Jayapura (ANTARA) - Arkeolog Hari Suroto mengaku prihatin penggunaan atau pemakaian koteka oleh warga di lembah Baliem atau Wamena, Ibu Kota Kabupaten Jayawijaya, Provinsi Papua, kian berkurang.
"Iya, hanya generasi tua dari Suku Dani saja yang mengenakan koteka. Itupun hanya di kampung-kampung yang jauh dari kota. Generasi muda Suku Dani sudah tidak atau jarang mengenakan koteka lagi," kata Hari Suroto yang juga dari Balai Arkeologi Papua ketika dihubungi dari Kota Jayapura, Sabtu.
Koteka adalah pakaian tradisional Suku Dani di Lembah Baliem, yang mencakup beberapa kabupaten di Provinsi Papua. Koteka ini berasal dari sejenis buah labu atau nama latinnya Melongena L. Koteka digunakan untuk menutup aurat seorang pria.
Buah labu ini oleh Suku Dani di Kampung Parema, Distrik Wesaput, Kabupaten Jayawijaya, ditanam di pekarangan rumah mereka.
Cara menanam labu ini hampir sama dengan tanaman pare, yaitu dengan dibuatkan tempat untuk merambat, sehingga buah labu bergelantungan menggantung ke bawah.
Buah koteka yang sudah tua dijadikan koteka dengan cara dijemur diatas perapian atau dibawah sinar matahari. Namun, selain dibuat koteka, oleh Suku Dani di Kampung Parema, buah labu muda dijadikan obat tradisional untuk penyakit tipes.
"Caranya yaitu dengan merebusnya, labu rebus ini dikonsumsi setiap hari hingga penyakit tipes sembuh. Biasanya anak kecil hingga orang tua yang sakit tipes akan mengonsumsi labu rebus ini," katanya.
Selain itu, Suku Dani di Kampung Parema juga menanam buah merah, sejenis pandan yang berbuah merah. Buah merah ini dikonsumsi sehari-hari, dimakan bersama keladi rebus.
"Buah merah juga dipercaya mampu menyembuhkan penyakit. Untuk itu perlu penelitian ilmiah tentang manfaat buah labu koteka dalam pengobatan medis," katanya.

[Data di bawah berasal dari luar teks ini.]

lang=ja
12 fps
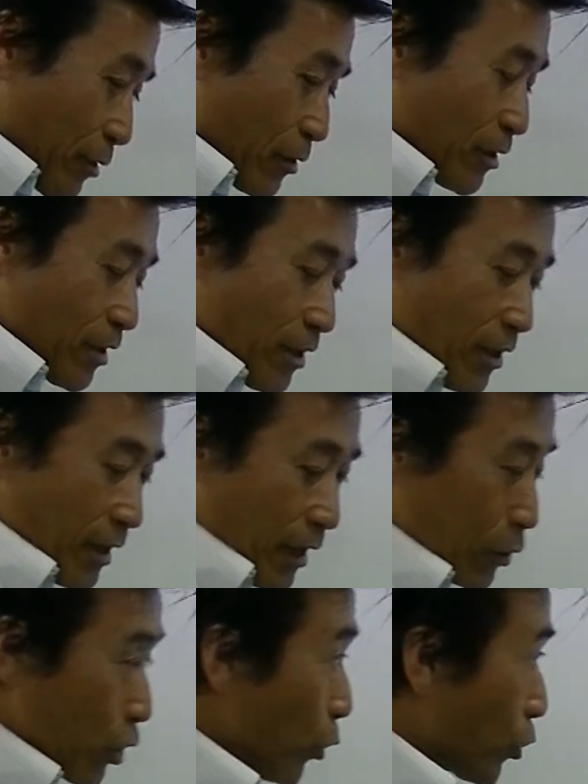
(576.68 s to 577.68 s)
いる
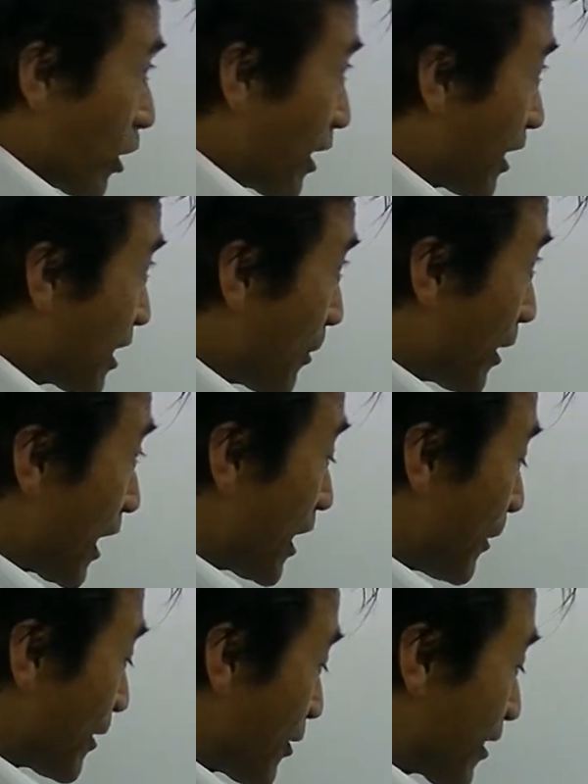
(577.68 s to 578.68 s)
京都東幅にあり
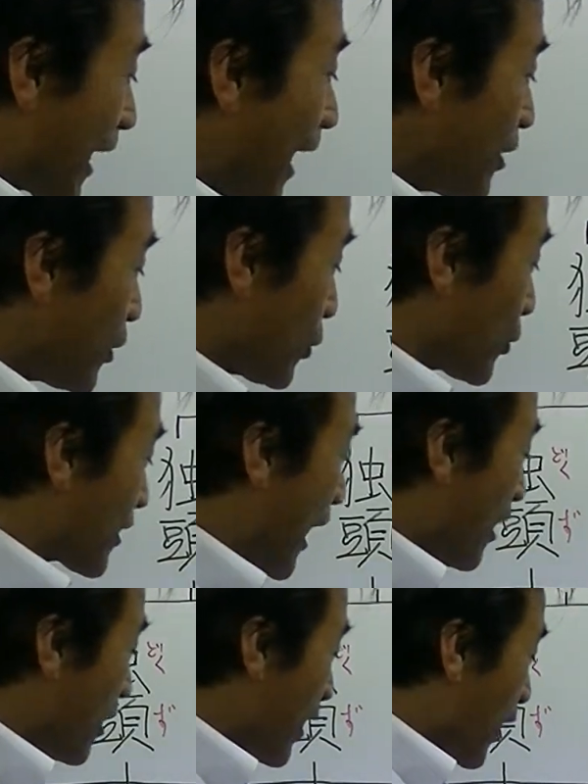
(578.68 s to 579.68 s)
ます三十
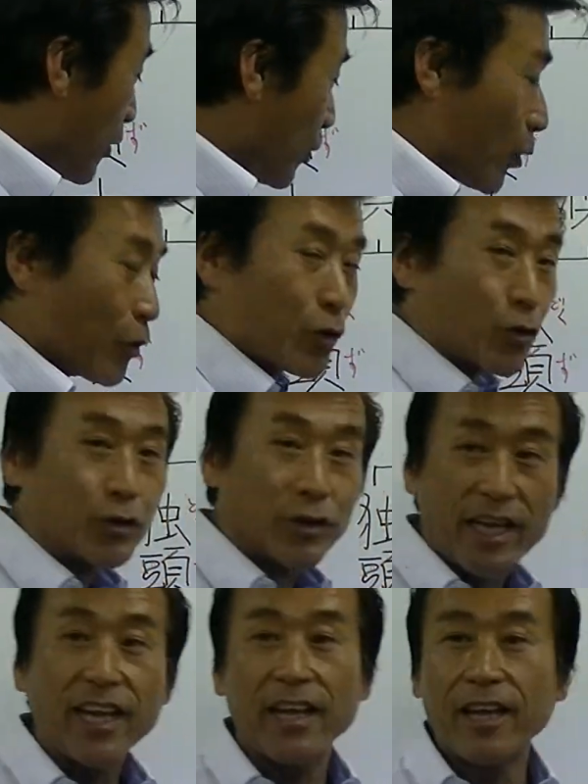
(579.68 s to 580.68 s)
三間堂という
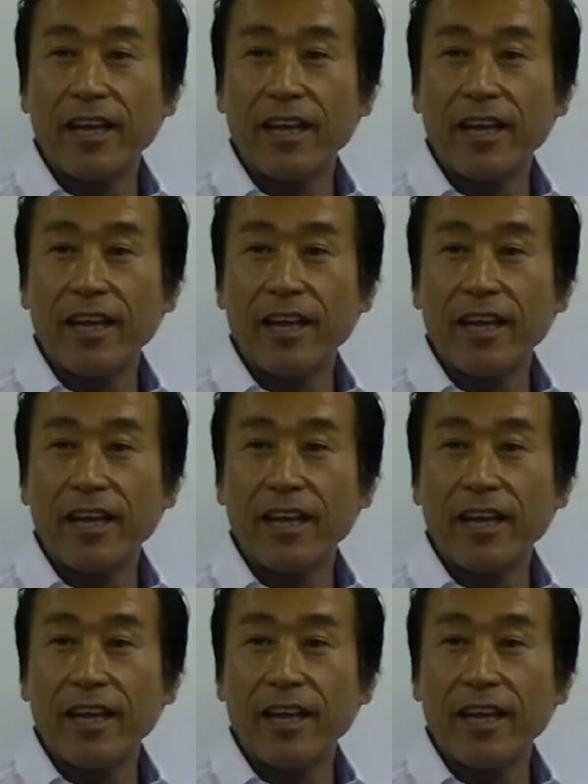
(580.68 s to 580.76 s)
ね、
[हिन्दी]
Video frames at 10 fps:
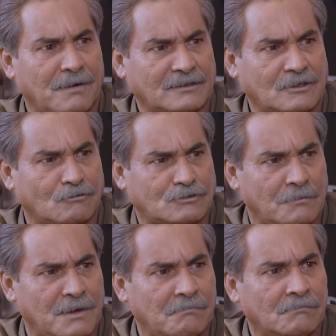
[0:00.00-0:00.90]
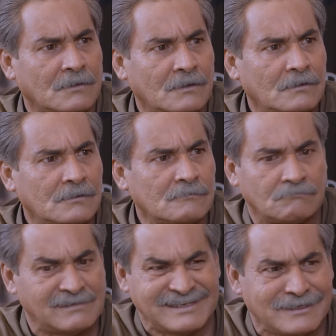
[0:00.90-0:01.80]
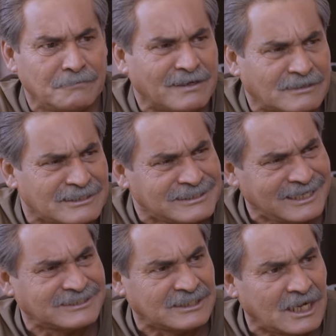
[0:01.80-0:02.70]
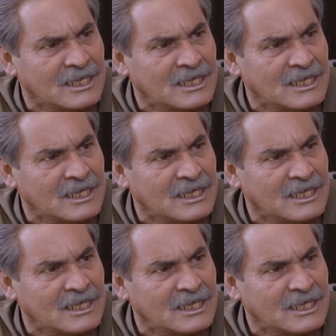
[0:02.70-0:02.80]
कर बात करो शमीम मेरी भतीजी ऐसी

Sementara terkait koteka, kata dia, dalam kajian etnoarkeologi. Tradisi berkoteka dapat dijadikan sebagai obyek studi komparatif tentang pakaian pada masa prasejarah di pegunungan Papua.
"Sehingga pengguunaan koteka dan pohon labu perlu dilestarikan. Untuk itu koteka perlu diusulkan sebagai warisan dunia UNESCO," katanya.
Kini, lanjut almnus Universitas Udayana Bali itu, koteka kebanyakan ditemui hanya dipakai dalam acara Festival Budaya Lembah Baliem saja yang dipusatkan di Kampung Walesi, Kabupaten Jayawijaya. Tetapi ada juga penggunaanya bisa ditemui di kampung-kampung terjauh.
"Dan salah satu cara mempertahankannya adalah dengan mengenakannya setiap hari atau dalam acara adat atau jika ada siswa atau mahasiswa masuk ruang kelas bisa berkoteka. Sebagai dosen saya memperbolehkannya, bagi saya koteka itu sama halnya dengan batik," katanya.